El aroma de sus tlacoyos inunda unas pequeñas mesas con manteles a rayas detrás del comal. A diferencia de los vendedores de vegetales y productos del hogar, ella, como todos los puestos de comida preparada, fueron enviados a sus casas varias semanas en los comienzos de la emergencia sanitaria.

Al regresar, la Alcaldía Cuauhtémoc se aseguró de que los lineamientos para despachar quedaran claros bajo la advertencia de no dejarlos trabajar si no se cumplían. Las semanas sin ingresos fue motivo suficiente para seguir al pie de la letra cualquier regla que pudiera poner algo de pan en las mesas de sus hogares.

Ante una amenaza de semáforo rojo, los puestos de comida son los más vulnerables y ese es el motivo principal por el que procuran brindar seguridad a sus comensales. 

“Nos venían a checar aunque ya casi no. De todos modos nos quedó la costumbre de hacer las cosas por nuestra seguridad porque no estamos ganando casi dinero y enfermarse también sale caro.”

Las áreas de oportunidad

Para nadie es una sorpresa que comer en la calle implica un riesgo, independientemente de la pandemia por COVID-19. Sin embargo, son millones de personas en esta ciudad quienes lo hacen y millares aquellas que ofrecen sus preparaciones para saciar el hambre de su clientela.

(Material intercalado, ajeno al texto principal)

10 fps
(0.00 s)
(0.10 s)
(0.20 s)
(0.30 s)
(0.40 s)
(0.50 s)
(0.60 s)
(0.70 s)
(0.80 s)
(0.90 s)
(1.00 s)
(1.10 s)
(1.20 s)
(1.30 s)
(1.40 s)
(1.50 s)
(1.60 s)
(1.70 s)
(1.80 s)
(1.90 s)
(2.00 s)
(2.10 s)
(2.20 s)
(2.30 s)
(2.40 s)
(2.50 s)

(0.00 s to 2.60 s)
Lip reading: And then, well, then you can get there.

Hay que tomar en cuenta que las aglomeraciones siempre serán un factor de riesgo para contraer enfermedades y acercarse a los puestos de comida siempre implica someterse a mucha gente desconocida.

Foto: Carlo Echegoyen

Aunque el personal de cada tianguis o mercado sobre ruedas tenga la conciencia -por necesidad o por convicción- de seguir los lineamientos sanitarios durante la pandemia, la responsabilidad será de cada una de las personas que se acerque a ellos.

Para eso, es importante acudir con cubrebocas y careta, obedecer la señalética que marca el sentido de los pasillos y siempre untarse gel antibacterial después de tocar cualquier cosa. Procurar evitar aglomeraciones y siempre respetar la sana distancia.

Apelando a la responsabilidad civil, es importante evitar ir a un centro de esta naturaleza si hay síntomas o cualquier malestar relacionado con los resfriados.